Working Could Be a Requirement in Retirement

Thinking about retirement is anything but positive and encouraging, even for those in their 20s with a 40-year time horizon for saving. Most planners recommend an absolutely ungodly sum of cash as the entry point to safe and sound years. The government continues to predict the demise of Social Security. Insurers warn about soaring healthcare and long-term care costs. And now, with the market having wiped out $11.1 trillion in market wealth since it peaked in October 2007, retiring is absolutely unrealistic for many.

Ours is not a business of promising easily attainable, happy dreams. If anything, ours is business of instilling fear.

But last week, in a webinar titled "The New Retirementality," sponsored by sister publication Financial Planning, a consultant condoned an entirely new, positive approach to retirement that could put all mutual fund investors in a far better position for their senior years and, quite possibly, end the trepidation with which they have invested with us. Helping our customers feel empowered about retirement would put our business in an entirely new and positive light.

Mitch Anthony, president of Advisor Insights, said that retiring from work was first suggested by the government when it introduced Social Security during the New Deal to encourage older workers to make way for younger replacements.
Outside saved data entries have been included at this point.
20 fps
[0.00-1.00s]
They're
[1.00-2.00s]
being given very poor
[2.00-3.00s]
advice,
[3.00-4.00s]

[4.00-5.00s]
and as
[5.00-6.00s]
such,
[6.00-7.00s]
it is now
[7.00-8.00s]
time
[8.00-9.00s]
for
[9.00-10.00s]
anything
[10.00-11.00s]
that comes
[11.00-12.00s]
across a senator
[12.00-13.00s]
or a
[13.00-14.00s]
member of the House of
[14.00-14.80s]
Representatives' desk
Retiring also made sense when people relied on physical labor in an industrialized economy.

But today, with so many people working in knowledge-based, service industries, and needing to fight Alzheimer's or dementia as they live longer, moderate work during retirement can be a blessing rather than a curse.

Anthony also believes that as Boomers retire and create a shortage of workers, employers will be more inclined to respect their experience and rehire them.
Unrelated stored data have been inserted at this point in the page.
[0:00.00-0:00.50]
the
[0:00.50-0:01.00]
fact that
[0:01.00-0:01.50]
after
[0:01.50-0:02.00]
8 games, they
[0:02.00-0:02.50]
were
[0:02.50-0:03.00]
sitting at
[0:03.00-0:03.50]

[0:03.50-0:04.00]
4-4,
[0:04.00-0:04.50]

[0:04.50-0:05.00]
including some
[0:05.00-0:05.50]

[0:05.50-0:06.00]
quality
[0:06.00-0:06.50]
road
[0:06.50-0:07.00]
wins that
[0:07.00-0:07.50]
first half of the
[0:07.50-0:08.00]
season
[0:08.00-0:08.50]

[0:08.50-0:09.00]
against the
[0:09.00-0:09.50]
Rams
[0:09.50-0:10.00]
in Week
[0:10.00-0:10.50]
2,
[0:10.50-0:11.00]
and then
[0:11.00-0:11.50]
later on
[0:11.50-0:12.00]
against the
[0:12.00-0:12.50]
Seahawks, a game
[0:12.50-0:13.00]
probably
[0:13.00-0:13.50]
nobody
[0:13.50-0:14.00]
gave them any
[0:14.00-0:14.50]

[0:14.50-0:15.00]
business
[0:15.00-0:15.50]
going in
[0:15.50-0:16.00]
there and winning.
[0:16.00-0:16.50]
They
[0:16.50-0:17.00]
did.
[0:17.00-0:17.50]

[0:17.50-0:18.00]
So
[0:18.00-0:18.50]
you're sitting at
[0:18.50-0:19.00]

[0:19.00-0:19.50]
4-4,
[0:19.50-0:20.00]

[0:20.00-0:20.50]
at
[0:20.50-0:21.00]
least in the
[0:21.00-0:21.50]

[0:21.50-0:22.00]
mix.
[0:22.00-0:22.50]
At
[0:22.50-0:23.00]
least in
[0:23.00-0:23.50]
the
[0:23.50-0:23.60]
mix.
Certainly right now, because of the market's steep declines, work has become a necessity, not even a luxury, for many retirees.
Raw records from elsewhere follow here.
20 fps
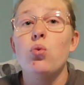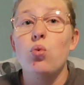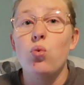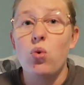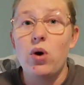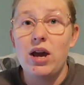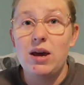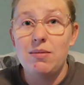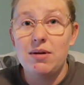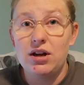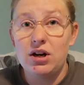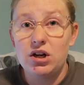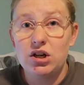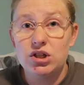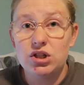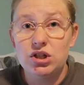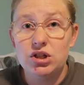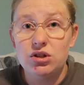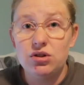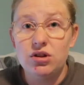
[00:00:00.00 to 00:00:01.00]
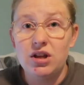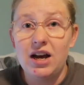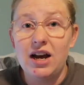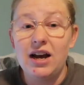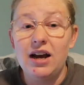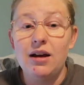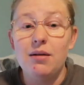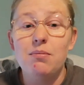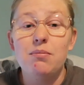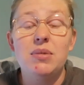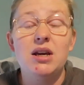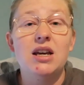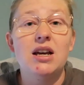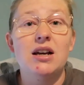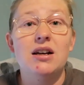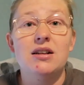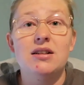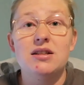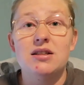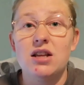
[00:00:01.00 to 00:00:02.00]
Way better to do that
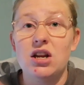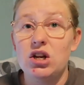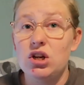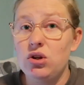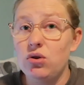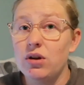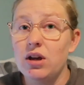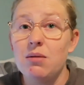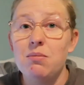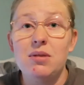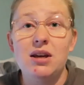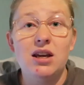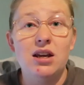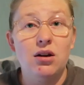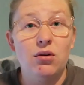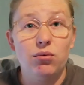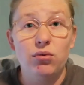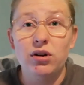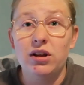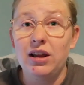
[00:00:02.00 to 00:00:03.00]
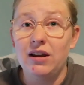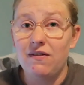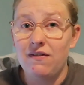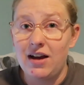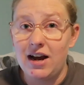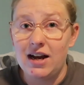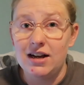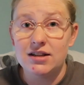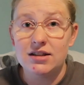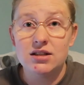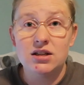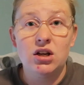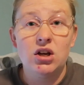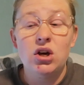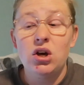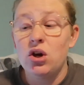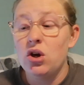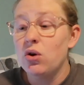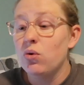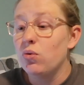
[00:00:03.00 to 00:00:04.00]
because then you can be really fast
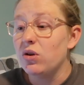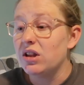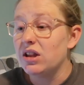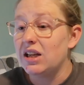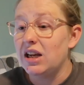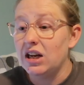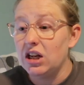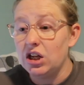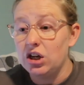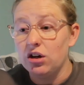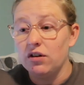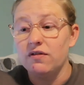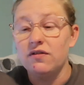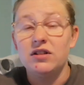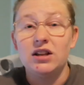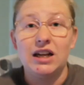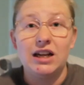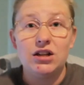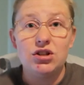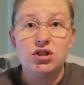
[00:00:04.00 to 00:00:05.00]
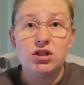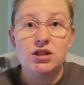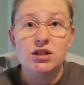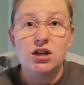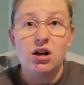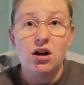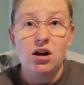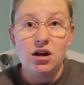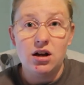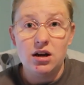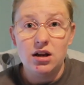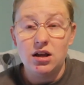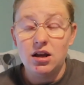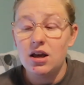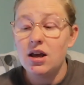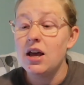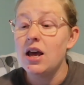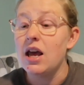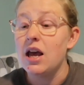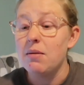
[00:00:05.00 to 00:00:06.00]
with getting your flanges on
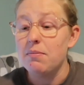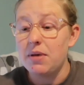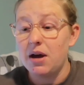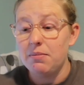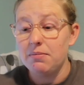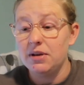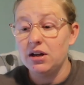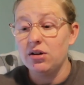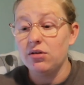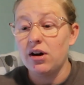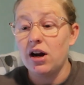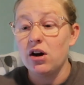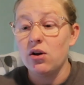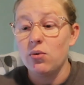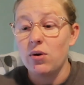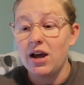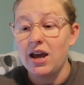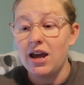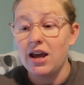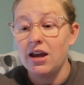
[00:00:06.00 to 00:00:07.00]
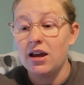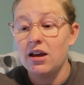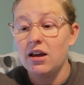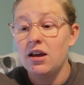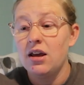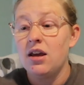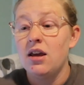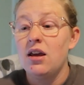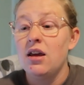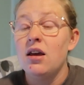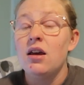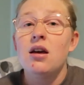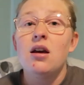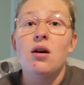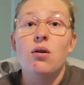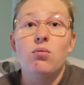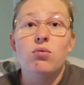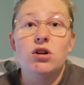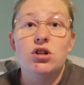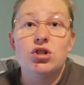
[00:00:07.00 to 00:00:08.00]
and pumping right away,
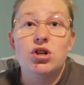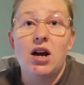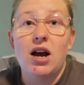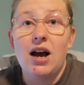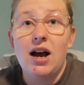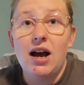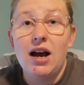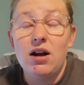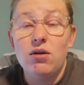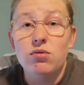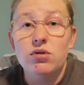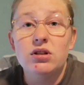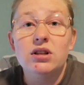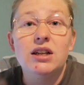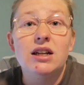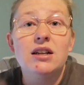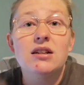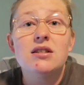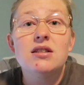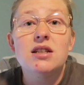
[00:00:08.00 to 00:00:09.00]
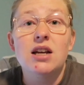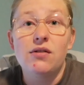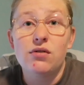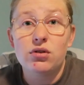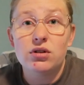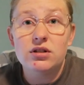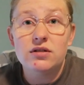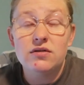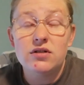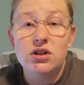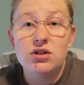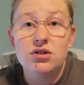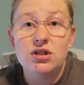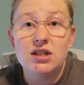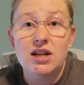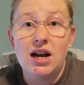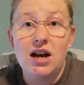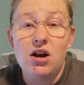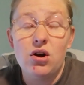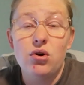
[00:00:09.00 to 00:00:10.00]
which I will link several of those
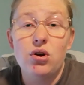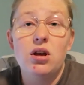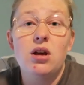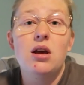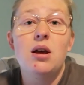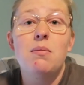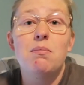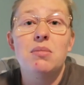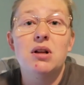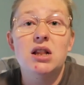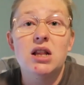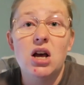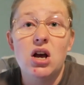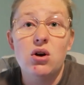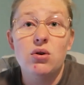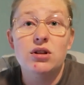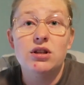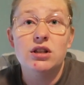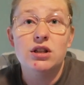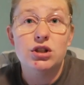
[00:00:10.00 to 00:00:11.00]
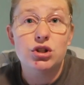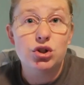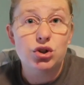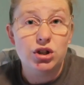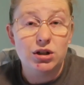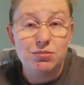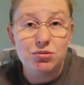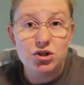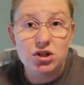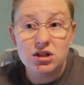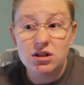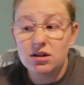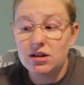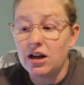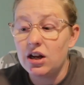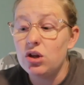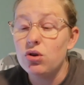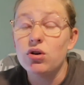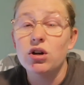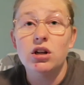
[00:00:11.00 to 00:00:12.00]
down below in the description
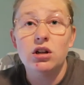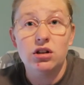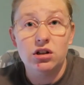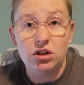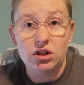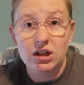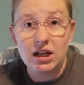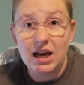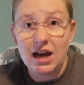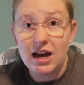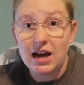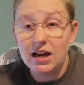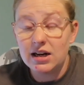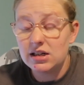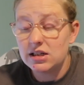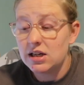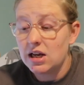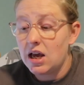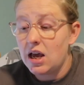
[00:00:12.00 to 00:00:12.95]
that you could look at,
If investors began to plan for a retirement including a fulfilling, part-time livelihood and added that income stream to their calculations, they would find themselves enormously better off in their senior years. Anthony argues that they would be far more fulfilled, too. I'd add that those planning for retirement would be much more confident, as well, and that confidence would lead to higher savings-a win/win for mutual fund companies and their customers.